Он был на свету. Кулаки его были сжаты. Лицо было бледно и страшно. Небритый, худой, с впалой грудью и взлохмаченными волосами (и со всем тем впечатлением решимости от обреченности и бессилия), он готов был сейчас наброситься на Христофорова и избить его.
— Господи, он сумасшедший, — крестясь, произнес Христофоров, с опаской (уже от своей койки) глядя на Арсения. — Ты, душа моя, не шуми, я не хотел обидеть тебя, — ты это брось, — видя, что Арсений продолжает угрожающе стоять, сказал он.
— Я вам не душа, не смейте, не смейте! — Руки Арсения тряслись, лицо по-прежнему оставалось бледным, и в сжатом кулаке, он чувствовал, был как будто тот самый ломик (со всей своей металлической тяжестью), которым он убил Юрия.

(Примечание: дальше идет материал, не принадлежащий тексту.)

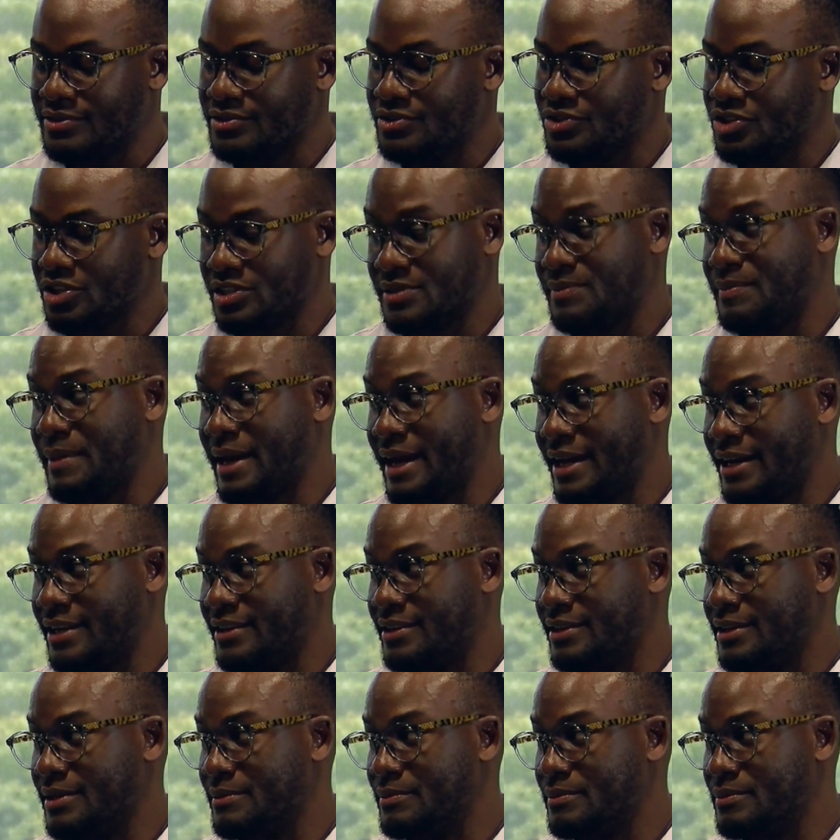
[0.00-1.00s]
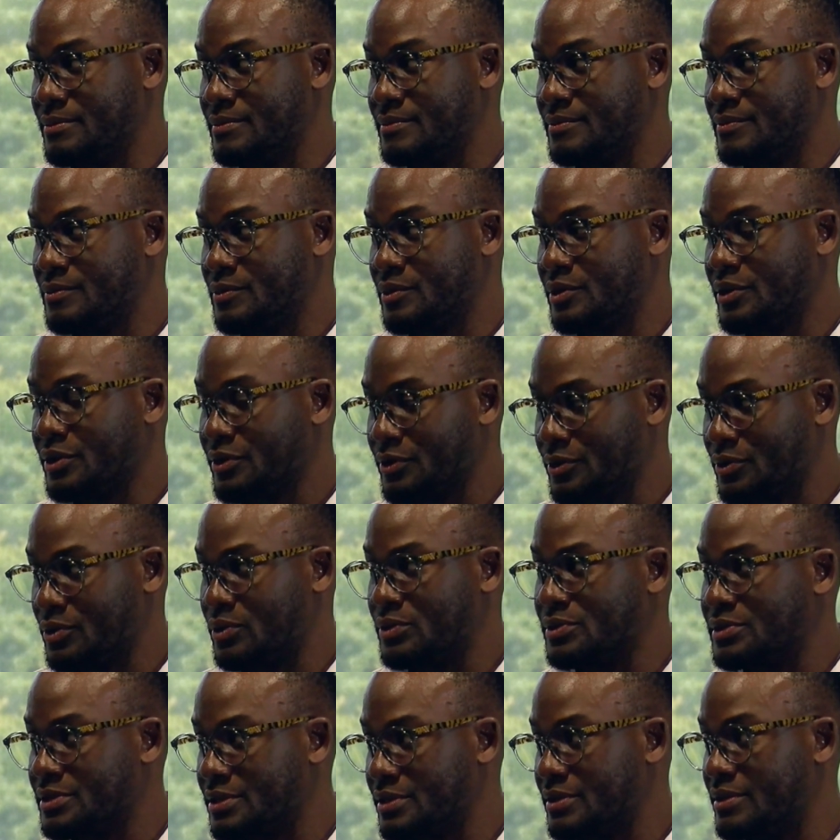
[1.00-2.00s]
just banning them. What are your
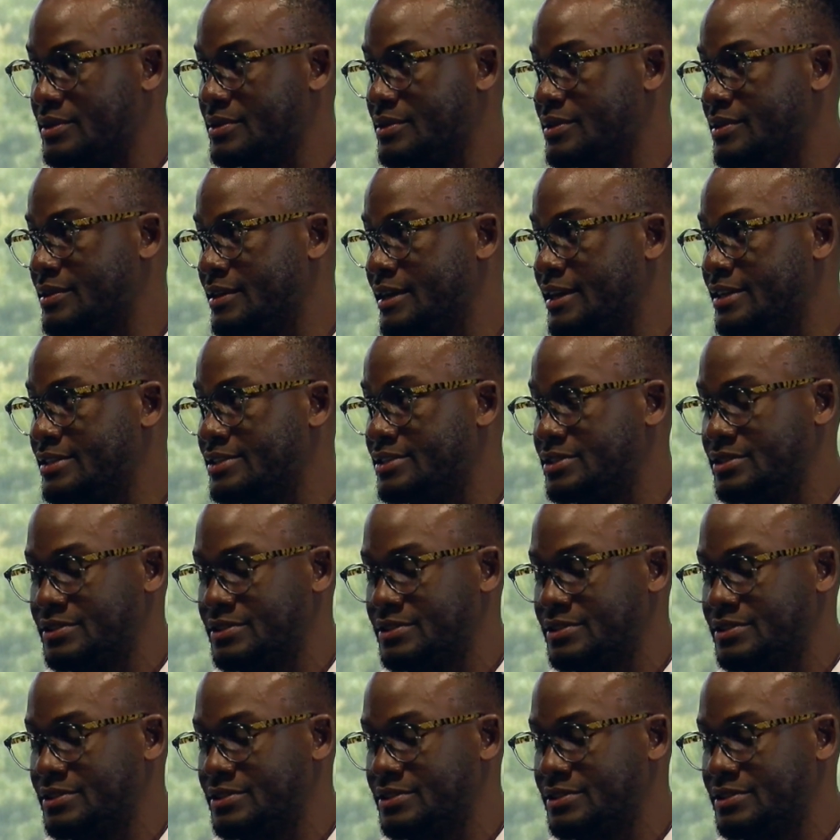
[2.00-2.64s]
thoughts on that,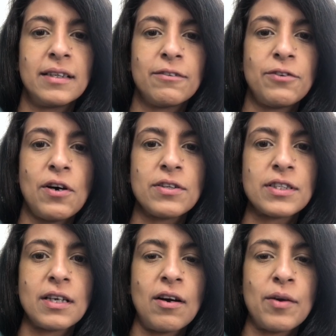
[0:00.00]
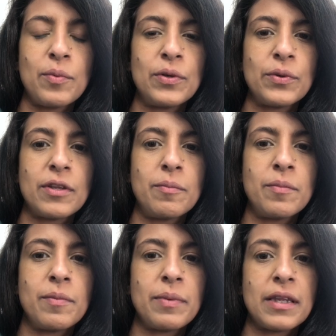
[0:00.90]
"Faster," I willed them,
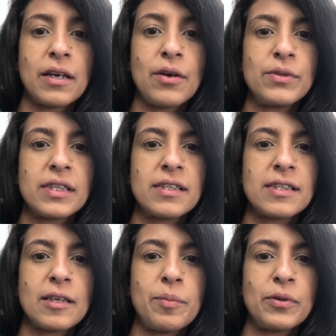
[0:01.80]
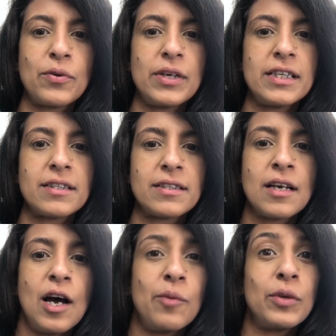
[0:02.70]
but the goats are stubborn creatures
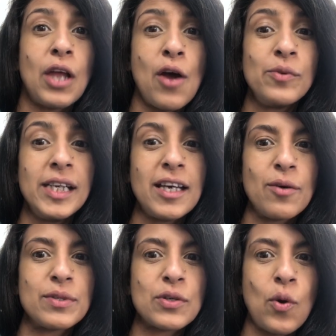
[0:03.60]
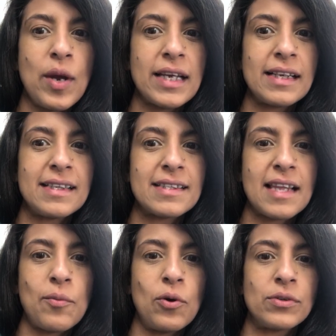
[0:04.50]
and will only go as quickly as they
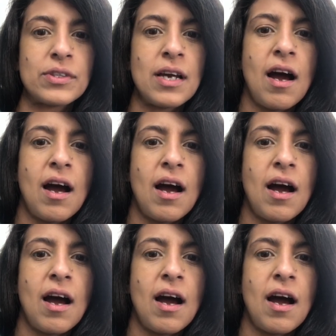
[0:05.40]
want.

— Господи, да я и не смею.
— И не смейте, не смейте! — повторил Арсений.
Затем отошел и лег, заложив руки за голову, как делал это всякий раз, приходя домой и ложась на кушетку. Ему казалось, что это успокаивало его и позволяло сосредоточиться на той одной мысли, на которой он хотел остановить внимание. «Что-то сейчас было со мной?» — подумал он, стараясь найти мысль, на которой бы он мог остановиться теперь; и в то время как он с усилием вспоминал, что же минуту назад было с ним, он вновь как будто ясно ощутил, что держал в руке ломик. «Я убил им его», — подумал Арсений и сейчас же вскочил, чтобы посмотреть, где было тело Христофорова (и посмотреть на свои руки, не в крови ли они). Но на руках не было крови, и Христофоров был не на полу, а сидел на кровати и перелистывал Библию. Он тоже поднялся и хотел было что-то возразить Арсению, но воздержался, так как Арсений, осмотревшись еще раз вокруг себя, снова лег на кровать и заложил руки за голову. Он больше уже не вскакивал в этот день и не оборачивался на Христофорова; он понял, что с ним лишь повторилось то, что уже было, и он только всматривался, как от этого б ы л о, как от камня, брошенного в воду, расходились круги и захватывали пространство. Круги эти были те повторявшиеся мысли, по которым он видел себя виноватым то перед Наташей, то перед Галиной, то перед Юрием, о котором начинал думать с жалостью, что мальчик, в сущности, был лишен отца и что вместо того, чтобы заменить ему отца (как это и должен был сделать Арсений) он только переносил на него свою неприязнь к Галине и усугублял дело; то все это простое, житейское и понятное каждому заменялось рассуждениями, по которым Арсений признавал себя правым, и круги, растекавшиеся по пространству (то есть по всей обозримой плоскости жизни с воспоминаниями детства, женитьбы на Галине и жизни с ней и жизни с Наташей), — как ни казалось, что они должны были, отдаляясь от центра, затухать где-то у берегов, они только яснее указывали Арсению, что был центр, и приковывали внимание к этому центру. Он искал оправдание не перед судом, а перед самим собой и страдал оттого, что не мог примирить свой поступок со своей совестью.